Drederick had been Kyrie’s manager; he’s now a partner in Starfund, which connects start-ups with celebrity endorsers. His coach at BU, Mike Jarvis, later the coach at St. John’s, remembered that Drederick was called “The Chicken” back then because of an unorthodox shooting form at the foul line.
“When I watch Kyrie play now,” Jarvis said, “I see everything Drederick did as a player. The first time Drederick went in the weight room he could barely bench 100 pounds, but he was a great scorer who could put up numbers against anybody and everybody we played. He could beat you off the dribble, and he had these crazy moves, and I think he taught his son everything he knew. And then his son took it to another level.”
In a time of social and racial reckoning, Irving has all but set the celebrity athlete standard for caring, for giving and for impacting those in need. He’s talked to Codey, the former governor (and another of Irving’s former AAU coaches), about community initiatives already in the works. Codey, who calls Irving by far the most thoughtful player among the hundreds he’s coached, declined to offer specifics, and would say only that Irving’s is “a big agenda.” It’s been pretty big for a while.
Irving bought that house for the Floyds. He donated $1.5 million to WNBA players who had decided to forgo their paychecks rather than play for pandemic health or social justice reasons. He covered the tuition for nine students at Lincoln University, an HBCU, through his family foundation. He donated $323,000 to Feeding America and 250,000 meals to New Yorkers in need. He established KAI 11 Consulting to promote the growth of small businesses in underserved communities. The list runs longer than his list of NBA achievements.
The Nets want to give him the space to honor his calling. Sean Marks, who signed Irving to his $141 million contract, called the point guard “an artist” and said he “would never want to put him in a box.” On Irving’s multiple leaves and missed games for personal and family reasons, Marks said, “All Steve [Nash] and I have tried to do from Day 1 is have honest conversations with him, and we want those coming back our way as well. He doesn’t like to be surprised, and we in turn don’t like to be surprised.

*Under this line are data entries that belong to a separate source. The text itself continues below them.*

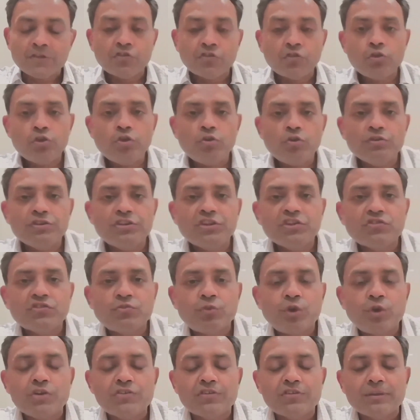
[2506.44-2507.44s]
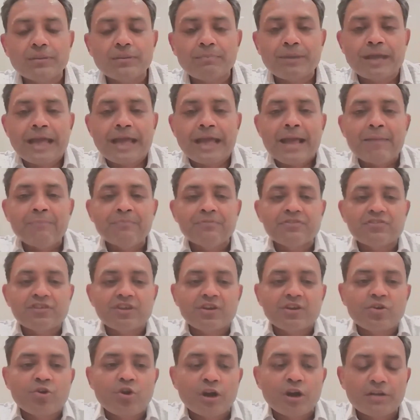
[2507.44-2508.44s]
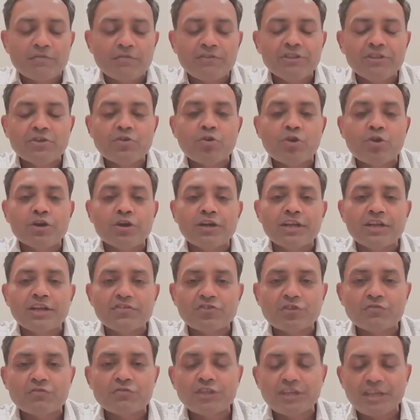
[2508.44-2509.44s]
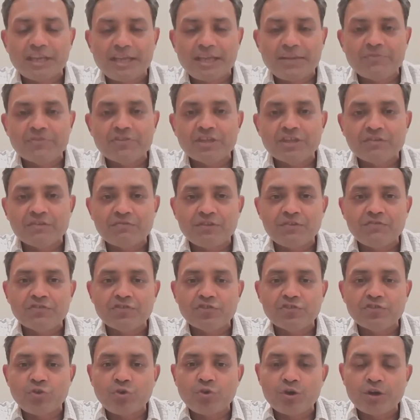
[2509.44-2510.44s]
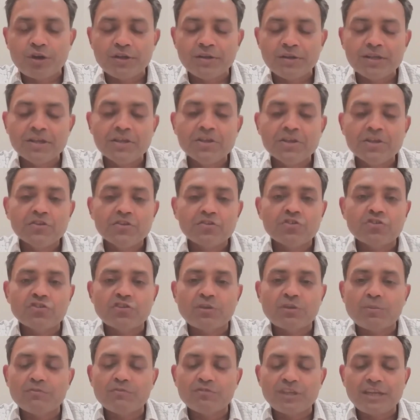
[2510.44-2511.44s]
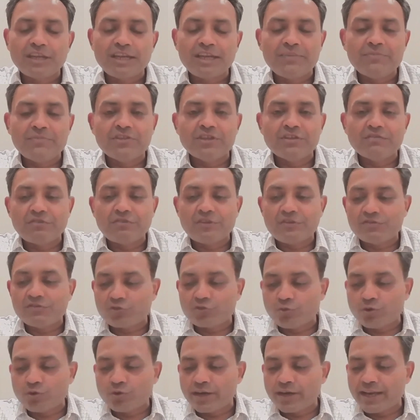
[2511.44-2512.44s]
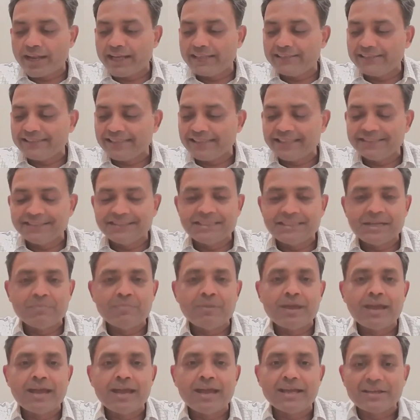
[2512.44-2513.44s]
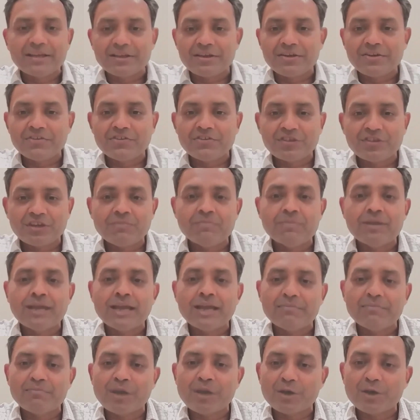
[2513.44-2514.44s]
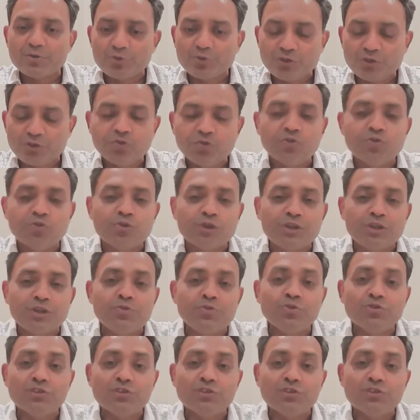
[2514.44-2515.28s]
So, this was perhaps Gaurav in the context of the names that we've sold. So, some of the names that we've sold are ICICI Bank, IndusInd Bank, Maruti Suzuki.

“He’s never taken time when we didn’t know why he was taking time. He did catch flack for that, and he could have taken the easy route and come flat out and said, ‘This is what I’m dealing with,’ but because he’s very private, when it comes to his personal life he chose not to do that. … Family is very, very important to Kyrie. I don’t know if they’re his rock, or he’s their rock, but either way he’s in that happy place.”
Despite his grave societal concerns, Irving seems to be, in Nash’s words, “mentally and physically in a really good place now.” From a distance, his longtime friend and former Duke backcourt partner Nolan Smith said he now sees in Irving a joyful player, and a man at peace with his career because of his proximity to Drederick and Asia. It doesn’t hurt that Durant and Harden are there to help carry the championship-or-bust burden, and that the disarming Nash is a Hall of Famer who can lower the temperature on almost anything.

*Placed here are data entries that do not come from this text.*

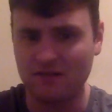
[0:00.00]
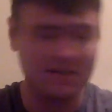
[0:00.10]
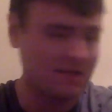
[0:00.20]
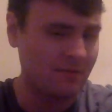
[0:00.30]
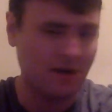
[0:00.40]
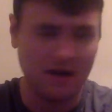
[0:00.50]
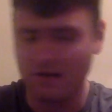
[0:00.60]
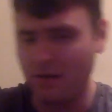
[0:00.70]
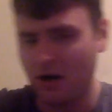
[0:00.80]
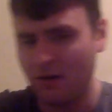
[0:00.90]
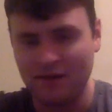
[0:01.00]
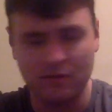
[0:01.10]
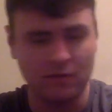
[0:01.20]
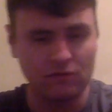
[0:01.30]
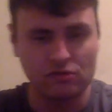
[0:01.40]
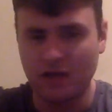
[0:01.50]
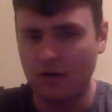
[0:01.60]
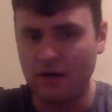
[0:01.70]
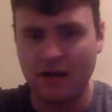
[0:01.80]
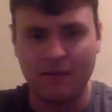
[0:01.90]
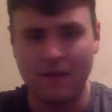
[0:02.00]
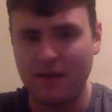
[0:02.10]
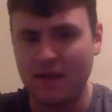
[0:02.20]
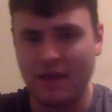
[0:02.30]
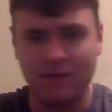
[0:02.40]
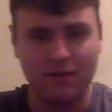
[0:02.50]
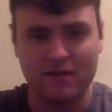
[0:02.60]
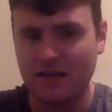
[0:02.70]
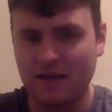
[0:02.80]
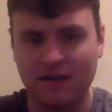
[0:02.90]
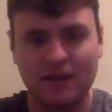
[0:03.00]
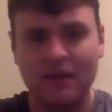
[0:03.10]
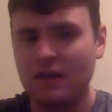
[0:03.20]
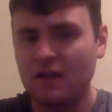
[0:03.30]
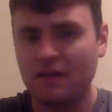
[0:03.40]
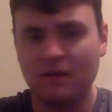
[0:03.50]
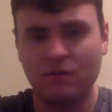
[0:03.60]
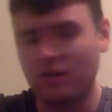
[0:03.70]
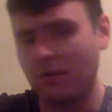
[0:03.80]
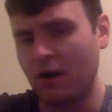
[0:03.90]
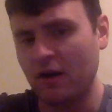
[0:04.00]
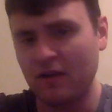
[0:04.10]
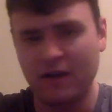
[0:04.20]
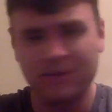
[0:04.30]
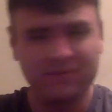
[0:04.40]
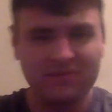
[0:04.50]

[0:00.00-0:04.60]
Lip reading: Unless Kamara would have to be ruled out, and I'm not paying that price tag with Kamara there.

In the end, Nets-Celtics is going to be an intriguing, this-is-your-life first round for Irving, whose unforced errors in the fabled green will be rightfully and loudly revisited by the media and fans to the north. But Irving’s story isn’t really a Boston story anymore. This one is about New York. Irving is trying to mix his father’s Bronx toughness with his own New Jersey attitude to win a ring in Brooklyn.
If he face-plants early in the playoffs, the revenge of the pawns will be unleashed upon him. But the better climax is another huge Game 7 jumper, this one in July, to end the kind of drought in New York that he helped end in Cleveland. After all, Kyrie Irving is one of us.